Produce a verbatim copy of the data below that contains no pictures.

## Stored data
####

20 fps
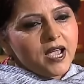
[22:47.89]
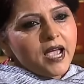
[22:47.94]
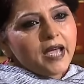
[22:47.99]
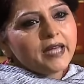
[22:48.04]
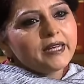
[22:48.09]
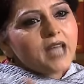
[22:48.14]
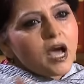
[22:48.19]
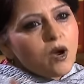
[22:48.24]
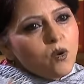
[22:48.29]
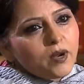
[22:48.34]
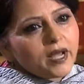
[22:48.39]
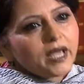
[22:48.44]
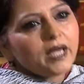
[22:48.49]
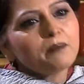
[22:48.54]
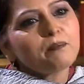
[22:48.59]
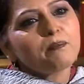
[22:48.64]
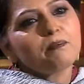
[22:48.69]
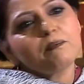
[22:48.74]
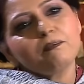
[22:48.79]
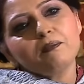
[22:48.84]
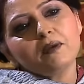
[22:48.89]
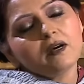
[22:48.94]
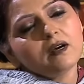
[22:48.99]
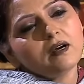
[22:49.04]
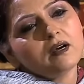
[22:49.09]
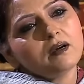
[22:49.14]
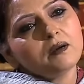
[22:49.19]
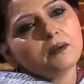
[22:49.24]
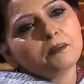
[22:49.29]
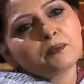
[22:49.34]
And now again,
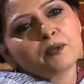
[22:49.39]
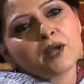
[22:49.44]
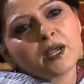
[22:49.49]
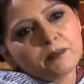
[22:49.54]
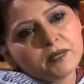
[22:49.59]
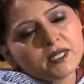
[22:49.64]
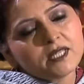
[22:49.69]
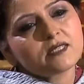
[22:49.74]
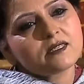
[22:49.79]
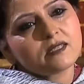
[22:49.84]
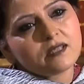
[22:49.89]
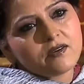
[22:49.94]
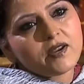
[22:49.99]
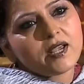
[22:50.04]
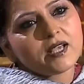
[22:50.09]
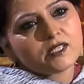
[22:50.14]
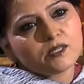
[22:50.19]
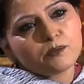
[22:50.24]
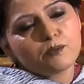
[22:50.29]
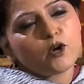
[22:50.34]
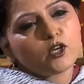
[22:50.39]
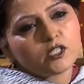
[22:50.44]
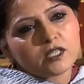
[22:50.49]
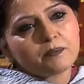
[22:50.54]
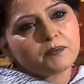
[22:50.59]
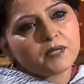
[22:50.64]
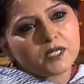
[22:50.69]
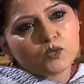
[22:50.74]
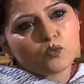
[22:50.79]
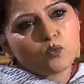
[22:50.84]
uh, Prime Minister has brought
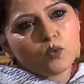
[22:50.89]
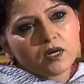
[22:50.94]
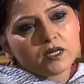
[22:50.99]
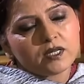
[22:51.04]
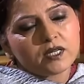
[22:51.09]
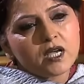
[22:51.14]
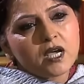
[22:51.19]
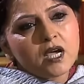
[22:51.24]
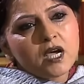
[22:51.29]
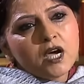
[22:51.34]
up this word.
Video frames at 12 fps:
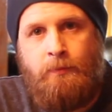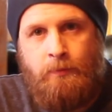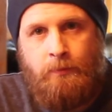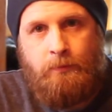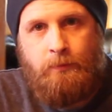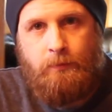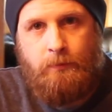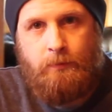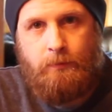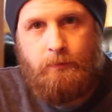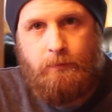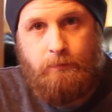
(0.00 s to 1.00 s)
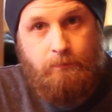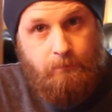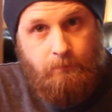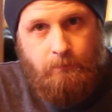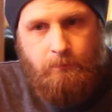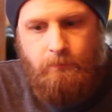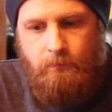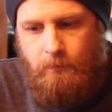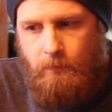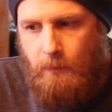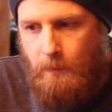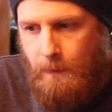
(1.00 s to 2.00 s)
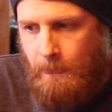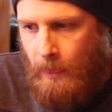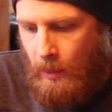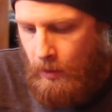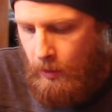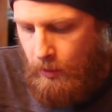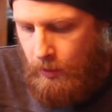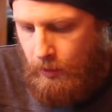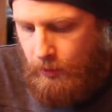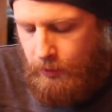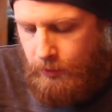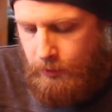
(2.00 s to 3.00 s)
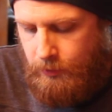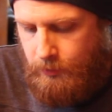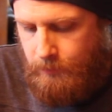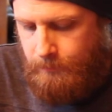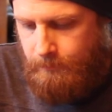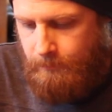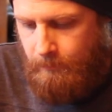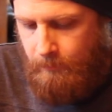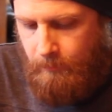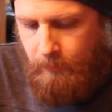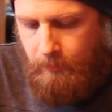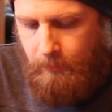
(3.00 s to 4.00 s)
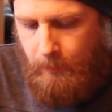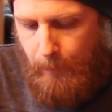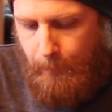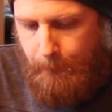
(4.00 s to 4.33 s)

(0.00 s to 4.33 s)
Nobody speaks.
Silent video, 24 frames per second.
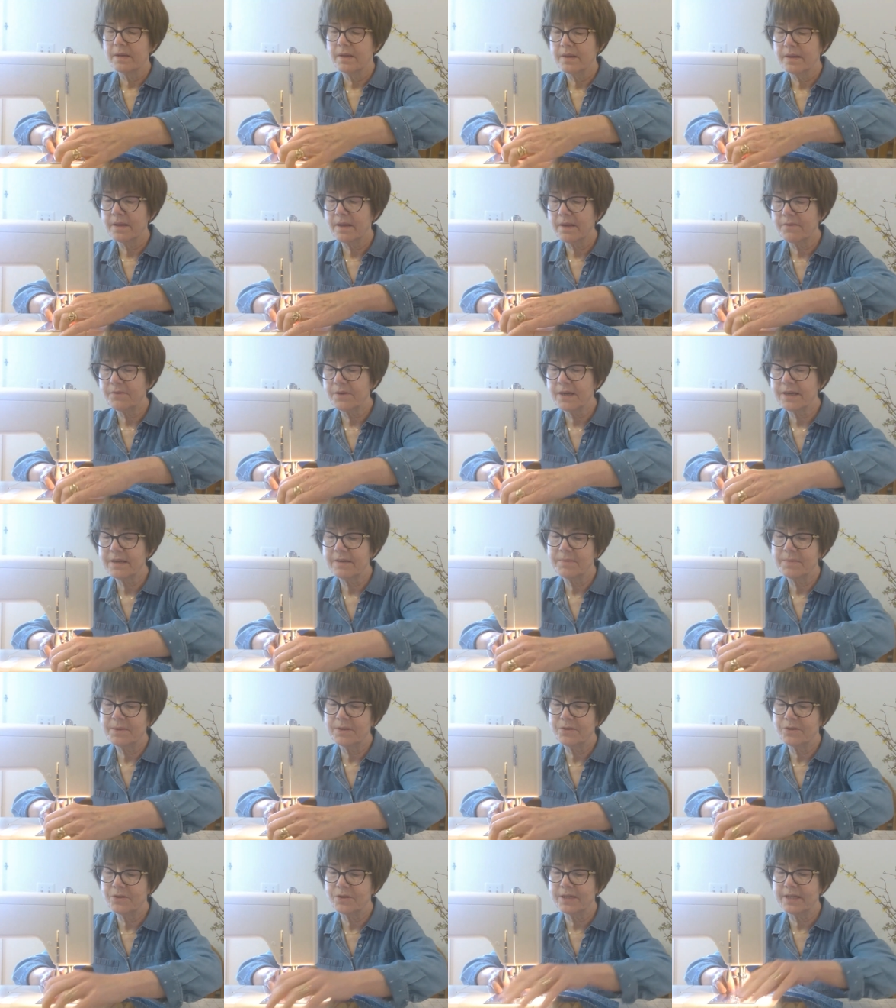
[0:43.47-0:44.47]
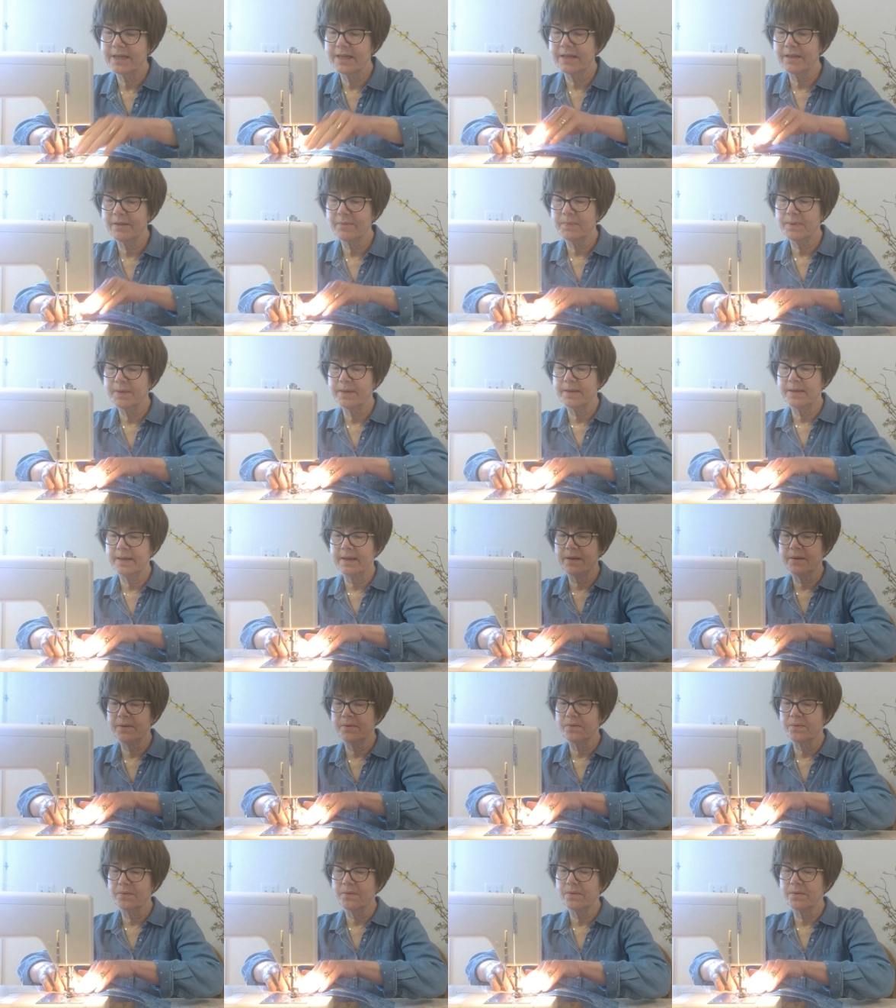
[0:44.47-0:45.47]
Yeah, I recommend you take the pin
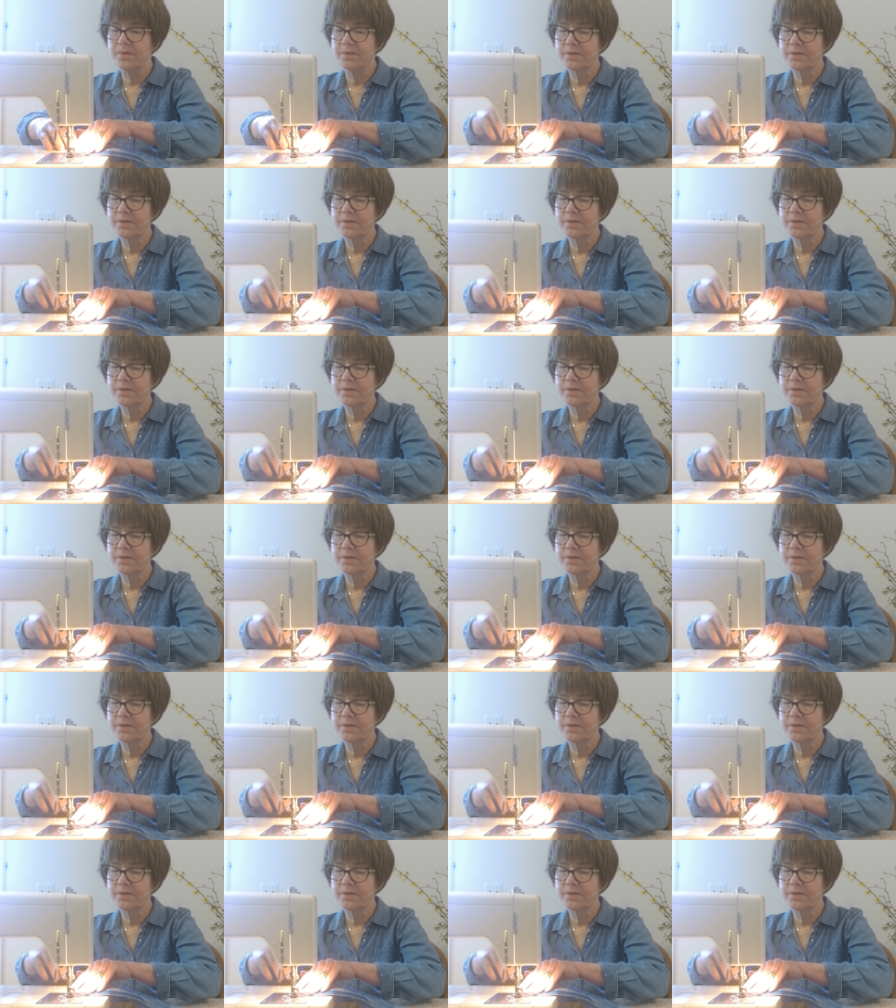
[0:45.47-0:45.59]
out.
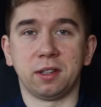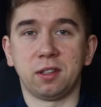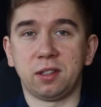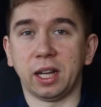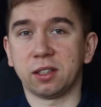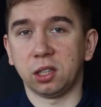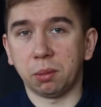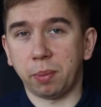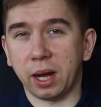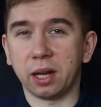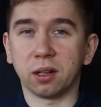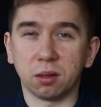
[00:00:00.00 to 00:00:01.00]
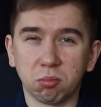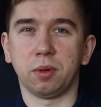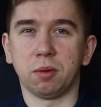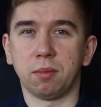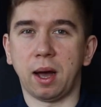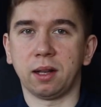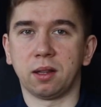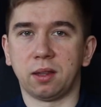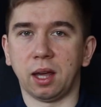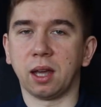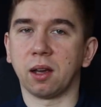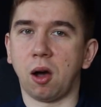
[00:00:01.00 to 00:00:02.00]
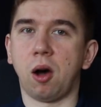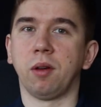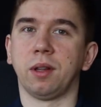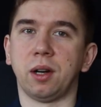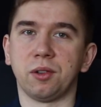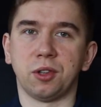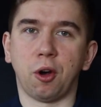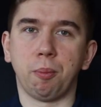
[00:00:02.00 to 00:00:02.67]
sticks to the paint, you might think, oh, there's no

####

## Result of this task
20 fps
[22:47.89]
[22:47.94]
[22:47.99]
[22:48.04]
[22:48.09]
[22:48.14]
[22:48.19]
[22:48.24]
[22:48.29]
[22:48.34]
[22:48.39]
[22:48.44]
[22:48.49]
[22:48.54]
[22:48.59]
[22:48.64]
[22:48.69]
[22:48.74]
[22:48.79]
[22:48.84]
[22:48.89]
[22:48.94]
[22:48.99]
[22:49.04]
[22:49.09]
[22:49.14]
[22:49.19]
[22:49.24]
[22:49.29]
[22:49.34]
And now again,
[22:49.39]
[22:49.44]
[22:49.49]
[22:49.54]
[22:49.59]
[22:49.64]
[22:49.69]
[22:49.74]
[22:49.79]
[22:49.84]
[22:49.89]
[22:49.94]
[22:49.99]
[22:50.04]
[22:50.09]
[22:50.14]
[22:50.19]
[22:50.24]
[22:50.29]
[22:50.34]
[22:50.39]
[22:50.44]
[22:50.49]
[22:50.54]
[22:50.59]
[22:50.64]
[22:50.69]
[22:50.74]
[22:50.79]
[22:50.84]
uh, Prime Minister has brought
[22:50.89]
[22:50.94]
[22:50.99]
[22:51.04]
[22:51.09]
[22:51.14]
[22:51.19]
[22:51.24]
[22:51.29]
[22:51.34]
up this word.
Video frames at 12 fps:
(0.00 s to 1.00 s)
(1.00 s to 2.00 s)
(2.00 s to 3.00 s)
(3.00 s to 4.00 s)
(4.00 s to 4.33 s)

(0.00 s to 4.33 s)
Nobody speaks.
Silent video, 24 frames per second.
[0:43.47-0:44.47]
[0:44.47-0:45.47]
Yeah, I recommend you take the pin
[0:45.47-0:45.59]
out.
[00:00:00.00 to 00:00:01.00]
[00:00:01.00 to 00:00:02.00]
[00:00:02.00 to 00:00:02.67]
sticks to the paint, you might think, oh, there's no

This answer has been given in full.